Wednesday, June 20, 2012

evolution of my experience [entry #2]: opening my eyes

Well, this is going to be a super dorky post. But anyways, here it goes. As I am sure is true with most travelers, I have a minor obsession with reading books about different countries, especially while I am in that country. And I have just finished a book (recommended by my friend An) that I am absolutely insisting all of my readers to read.

The name of the book is The Spirit Catches You and You Fall Down: A Hmong Child, her American Doctors, and the Clash of Two Cultures by Anne Fadiman.

Now, the family in the book is not Vietnamese, but actually are from Laos. However, the family is not Laotian either, they are Hmong. Hmong is an ethnic minority group that lives in the highlands throughout SE Asia.
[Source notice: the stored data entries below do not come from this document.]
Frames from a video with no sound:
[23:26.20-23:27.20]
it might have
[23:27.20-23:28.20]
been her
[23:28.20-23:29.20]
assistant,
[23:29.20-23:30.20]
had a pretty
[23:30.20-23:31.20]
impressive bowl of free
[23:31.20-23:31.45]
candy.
Most originated in Laos, but there are still patches of Hmong people in northern Vietnam (most famously in Sapa--if you recall from one of my blog posts).

In brief, the Hmong family is resettled in America after the war and have a very sick child. There is chronic communication issues and cultural barriers when the child is taken to the hospital and basically all hell breaks loose. Its a quick read (less than 300 pages), so take some time to learn something new.
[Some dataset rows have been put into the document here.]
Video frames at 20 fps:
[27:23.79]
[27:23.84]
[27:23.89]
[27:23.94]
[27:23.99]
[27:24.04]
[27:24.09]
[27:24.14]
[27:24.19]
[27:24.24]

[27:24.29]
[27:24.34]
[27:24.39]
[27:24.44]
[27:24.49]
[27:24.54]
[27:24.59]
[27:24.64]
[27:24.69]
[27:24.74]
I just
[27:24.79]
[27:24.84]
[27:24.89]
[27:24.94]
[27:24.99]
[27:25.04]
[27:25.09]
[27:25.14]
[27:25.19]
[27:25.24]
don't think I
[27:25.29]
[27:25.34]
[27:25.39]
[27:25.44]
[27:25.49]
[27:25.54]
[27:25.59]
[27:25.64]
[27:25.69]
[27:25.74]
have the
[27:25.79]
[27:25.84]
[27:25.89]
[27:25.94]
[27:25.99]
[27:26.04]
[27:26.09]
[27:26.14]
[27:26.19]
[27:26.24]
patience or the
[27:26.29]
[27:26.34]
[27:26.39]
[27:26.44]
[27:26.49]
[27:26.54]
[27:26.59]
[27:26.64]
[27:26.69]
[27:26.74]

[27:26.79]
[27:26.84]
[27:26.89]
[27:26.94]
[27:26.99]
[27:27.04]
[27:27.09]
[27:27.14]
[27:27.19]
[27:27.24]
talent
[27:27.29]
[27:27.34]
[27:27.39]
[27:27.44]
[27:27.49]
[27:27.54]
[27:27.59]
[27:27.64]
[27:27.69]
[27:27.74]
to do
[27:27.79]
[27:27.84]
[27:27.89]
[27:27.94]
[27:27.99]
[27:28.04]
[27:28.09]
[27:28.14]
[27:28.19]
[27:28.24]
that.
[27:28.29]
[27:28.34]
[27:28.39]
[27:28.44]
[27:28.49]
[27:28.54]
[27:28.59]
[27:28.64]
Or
I felt the need to include in regards to my reflection on the evolution of my experience here because I remember coming home at Christmas time and complaining to everybody how I could not possibly comprehend how Vietnamese people could use rhino horn in order to treat every disease or ailment on the planet. I was outraged. How could they think it was okay to kill every last living rhino (they are extinct in Vietnam now) in the country just to use a treatment that was scientifically proven to be as effective as chewing on your own fingernails? It tied a knot in my stomach. I asked one of my Vietnamese friends this, and he replied to me, "I know its proven to be useless. But when my mother was dying of cancer, if we could have afforded a rhino horn, we would have used it. You would do anything to save your mother." Well, yes this is true I thought to myself, but I think the cross-cultural difference is that if my mother was dying of cancer, it would never cross my mind in a million years to use a rhino horn as treatment.
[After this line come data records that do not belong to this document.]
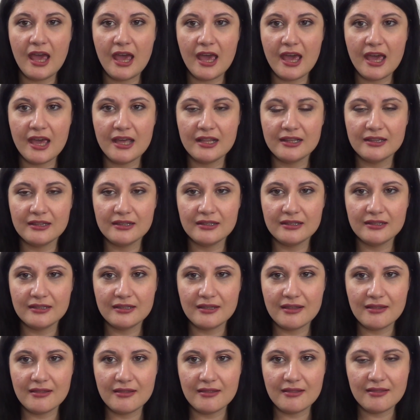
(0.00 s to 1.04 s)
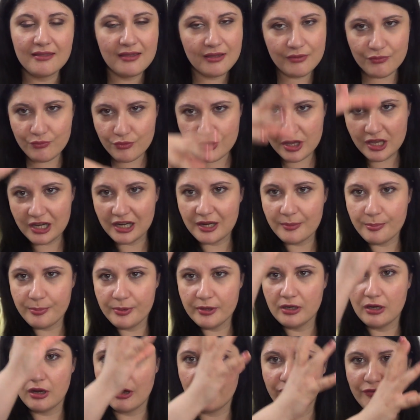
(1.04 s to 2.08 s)
and they really
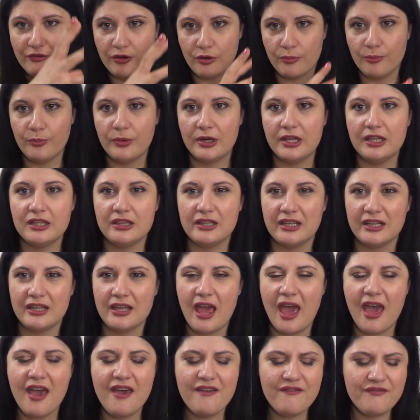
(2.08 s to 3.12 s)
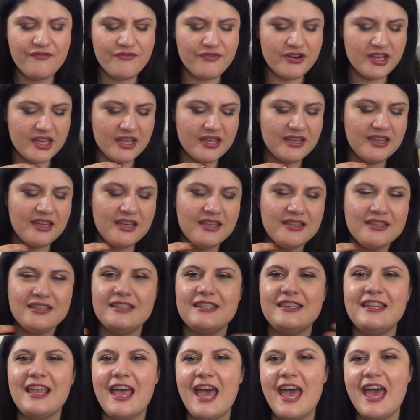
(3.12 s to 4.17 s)
peel off completely. Every
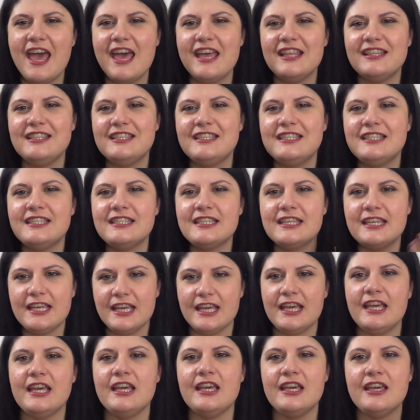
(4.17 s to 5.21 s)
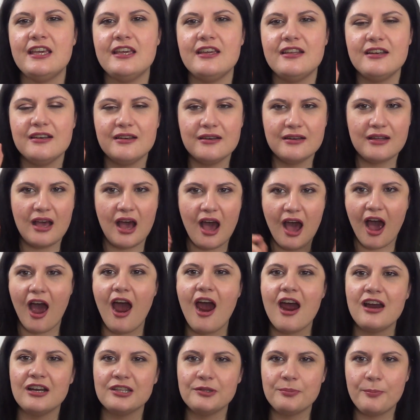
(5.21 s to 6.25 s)
dead skin,
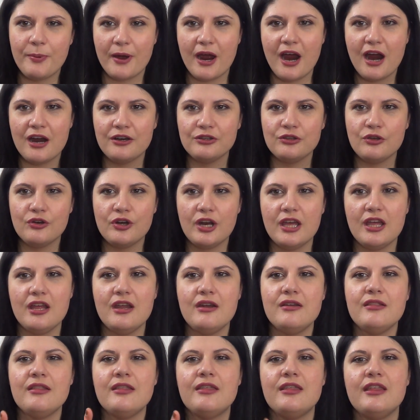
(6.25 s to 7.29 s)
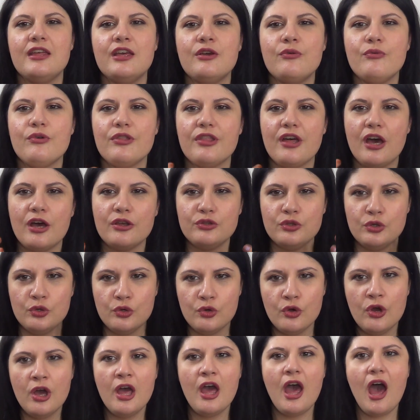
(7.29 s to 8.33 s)
hard part on anything without
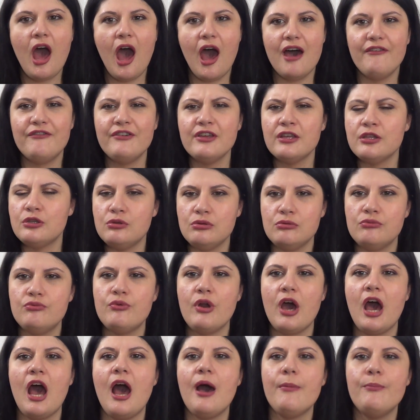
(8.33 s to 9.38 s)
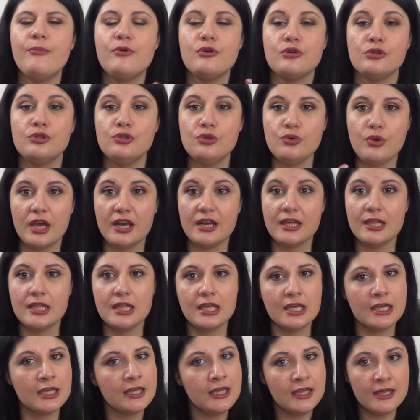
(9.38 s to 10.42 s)
you having to rub or do
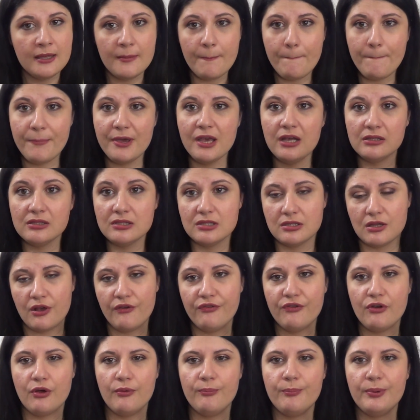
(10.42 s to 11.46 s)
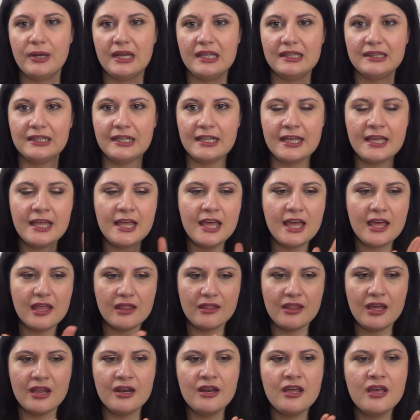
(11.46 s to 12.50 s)
anything peels off completely.
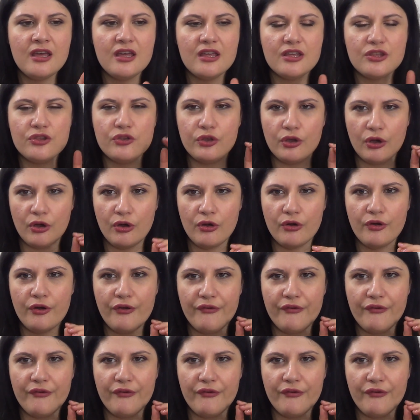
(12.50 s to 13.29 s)
And then your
Now six months have passed (and especially after reading this book), I actually feel somewhat sympathetic to something that used to seem so outrageous or disgusting. Americans (including myself especially) often have this know-it-all attitude and our way is always best. Well maybe, but it also may be worth some effort to try to see where another person is coming from. Being condescending about it is not going to accomplish anything, especially here in Asia where respect is so heavily built into language, culture, and society. Just a thought.

1 comment:

  1. wow I'm so happy to see that you liked this book. I wanted so badly to be on the side of the American doctors because I'm all about practicality and accepting only things that can be proven (scientifically), but damn the family got me so sad at the end...I really hope I won't run into something like this in my career though, I couldn't handle it like the doctor couple did.